Understandably, the primary political objective of the Algerian forces in storming the extremely isolated Tiguentourine gas complex in In Amenas was to save the lives of the hostages. Economic incentives provide another reason for such quick and decisive action, securing the site in a crucial economic sector. Arguably though another critically important goal for the Algerian authorities is to pull the rug out from under the Islamists and their propaganda.
The discourse within Algeria is adamantly discussing the future implication of the hostage situation. A legitimate question circling domestic op-eds is how a convey of terrorists with an apparently heavy arsenal, including a rocket launcher, managed to travel hundreds of kilometers to the extremely isolated Tiguentourine gas complex in In Amenas unnoticed. This attack is also unparalleled because of the setting; terrorists have never perpetuated any attacks against Algeria’s petroleum industry.
Recollections of the height of terrorism of the 1990s are also a prominent feature in opinion articles during the last couple of days in Algeria, with a direct call for authorities to sincerely explore the ineptitude that allowed this incident.
Omar Belhouchet’s op-ed piece in El Watan highlights the government’s poignant impotence in dealing with terrorism. Belhouchet fairly states that political reform is critical in Algeria, not only for combating terrorism, but also for initiating legitimacy for the government. He states that elections do not have any credence with the population and trust between the two groups does not exist, which is going to be extremely problematic in what he claims is an “increasingly turbulent future.”
Algeria’s power as a sovereign nation with absolute control within its borders has been highlighted in an unprecedented manner these past couple of days. Conflicting, inaccurate, and partial news releases have not helped in enforcing Algerian authority’s grip on the situation. Kamel Daoud writing for Le Quotidien Oran’s popular satirical column Raina Raïkoum states that, as per usual, Algerians will be looking for foreign news sources and agencies for their news.
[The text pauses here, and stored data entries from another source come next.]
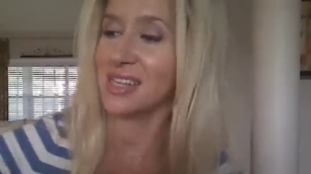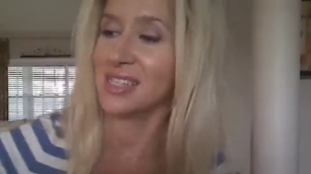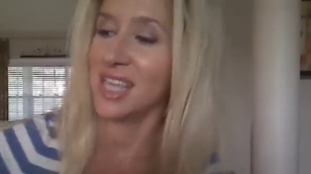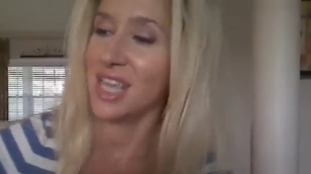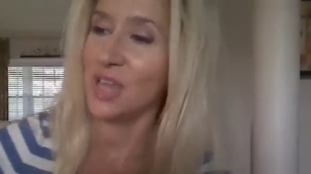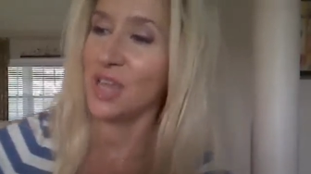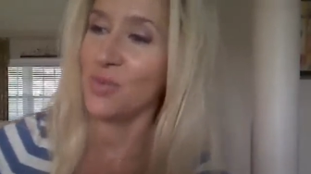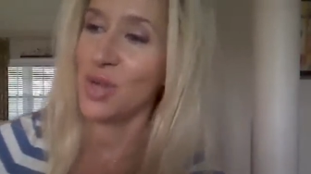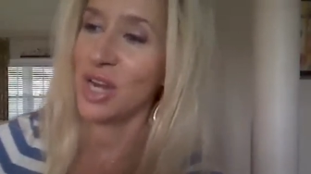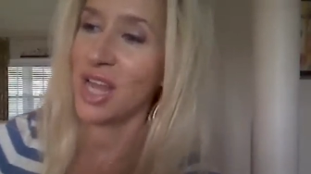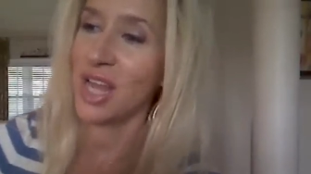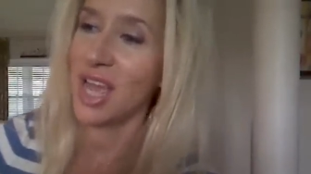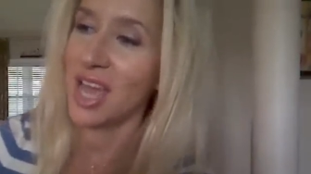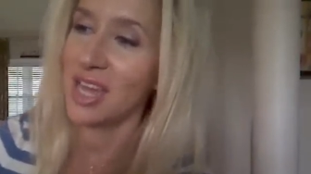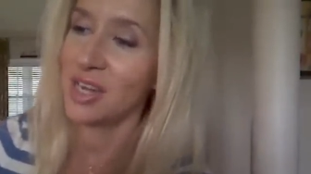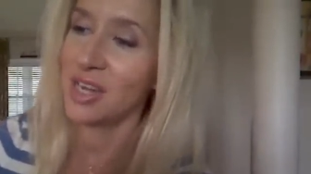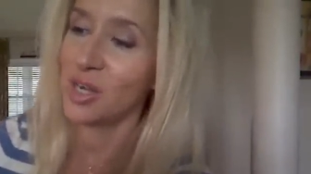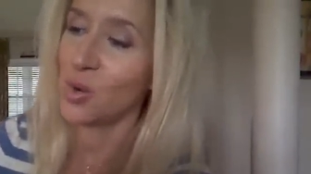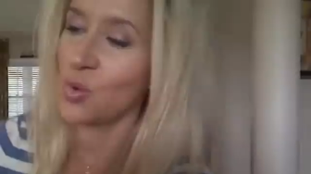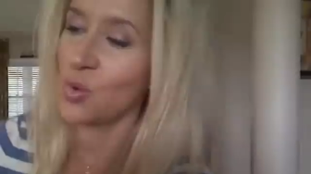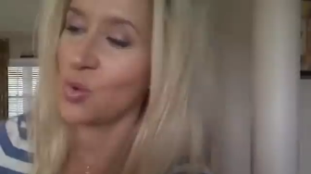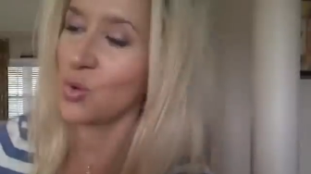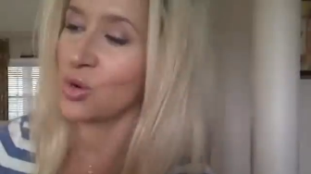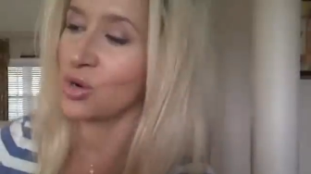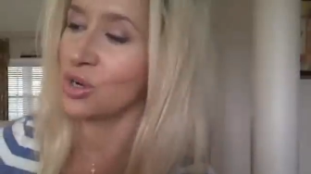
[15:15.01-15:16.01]
is he went ahead
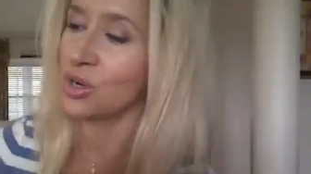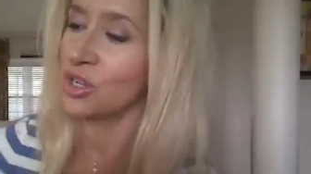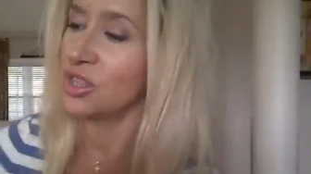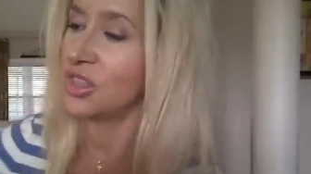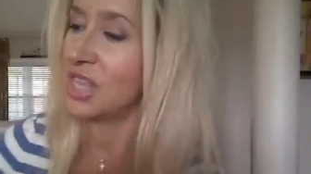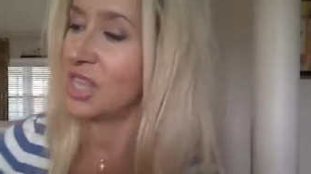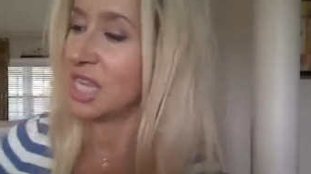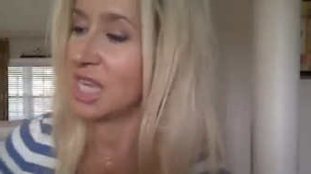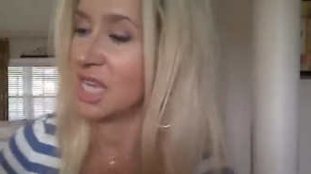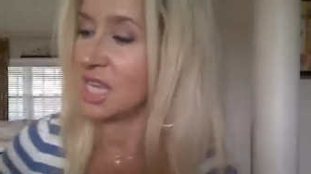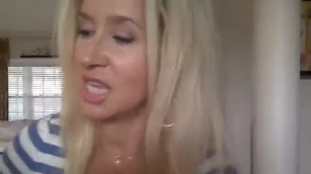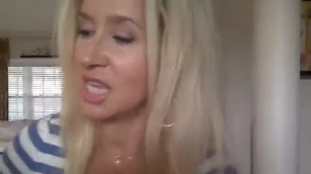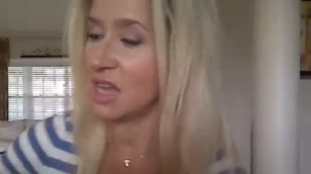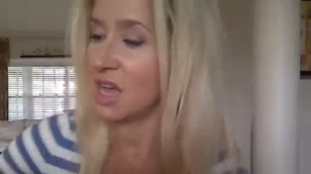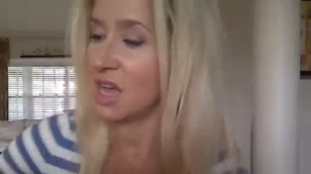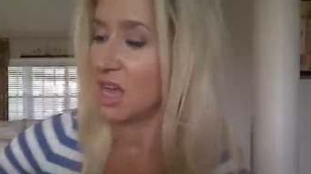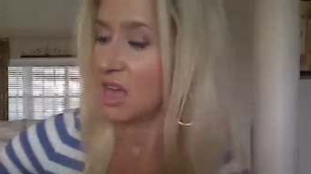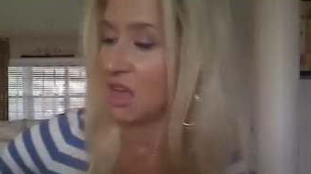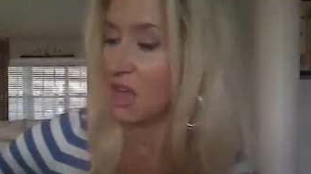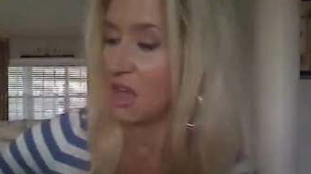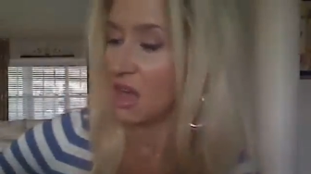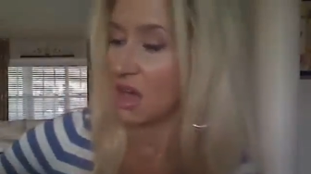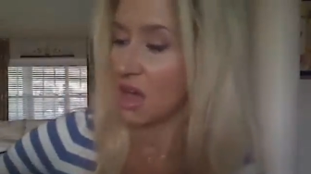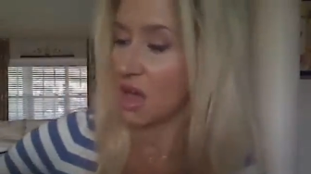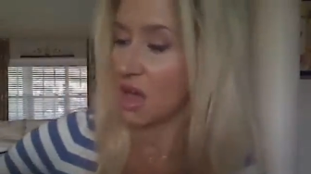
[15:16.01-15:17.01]
and ordered the
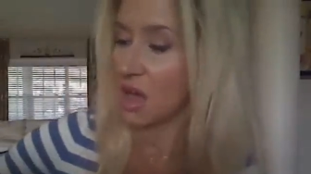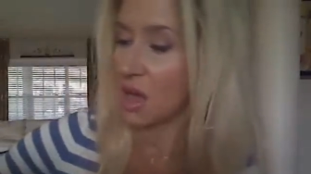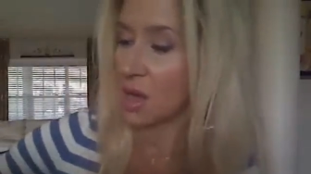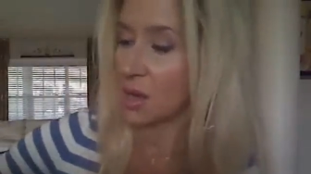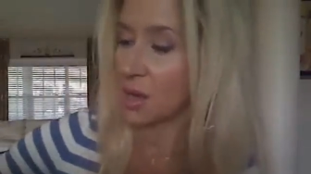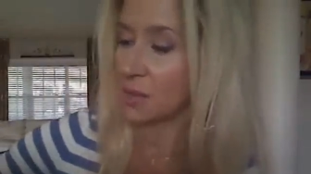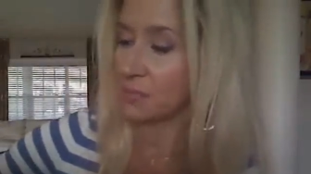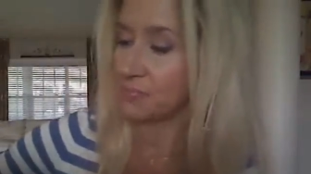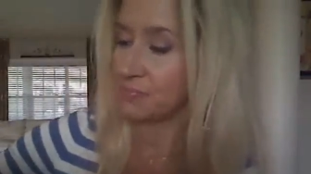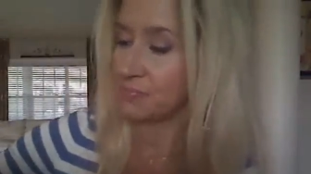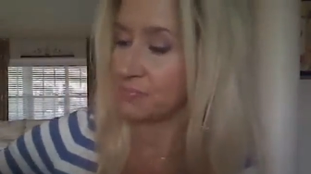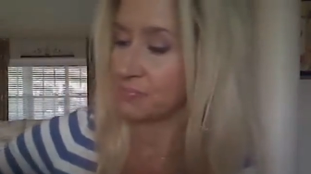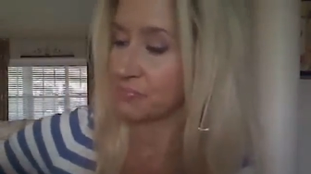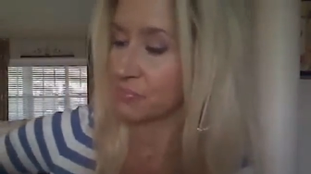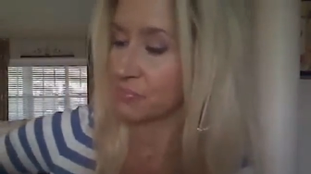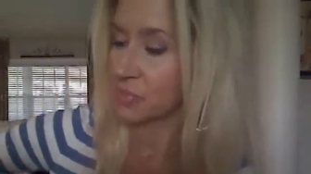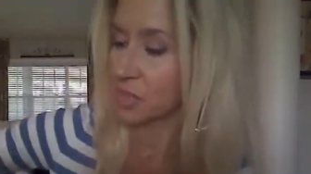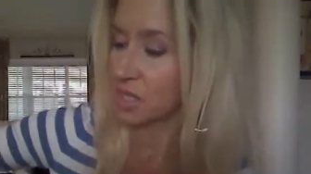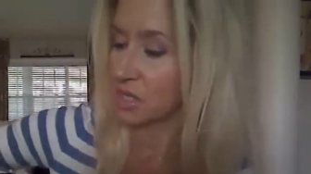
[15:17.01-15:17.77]
um,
Hundreds of foreign citizens have been evacuated out of Algeria since Thursday from various gas facilities across the country. The implications of the events at In Amenas will not stop at simply an industry slow down, but introduces a myriad of issues that will have to force the government to change its tactics and cooperation efforts to reclaim its validity. As Algerian journalist Chekri writing for Liberte Algerie stated in his op-ed regarding changes necessitated, “one thing is certain: there is a before and after In Amenas.”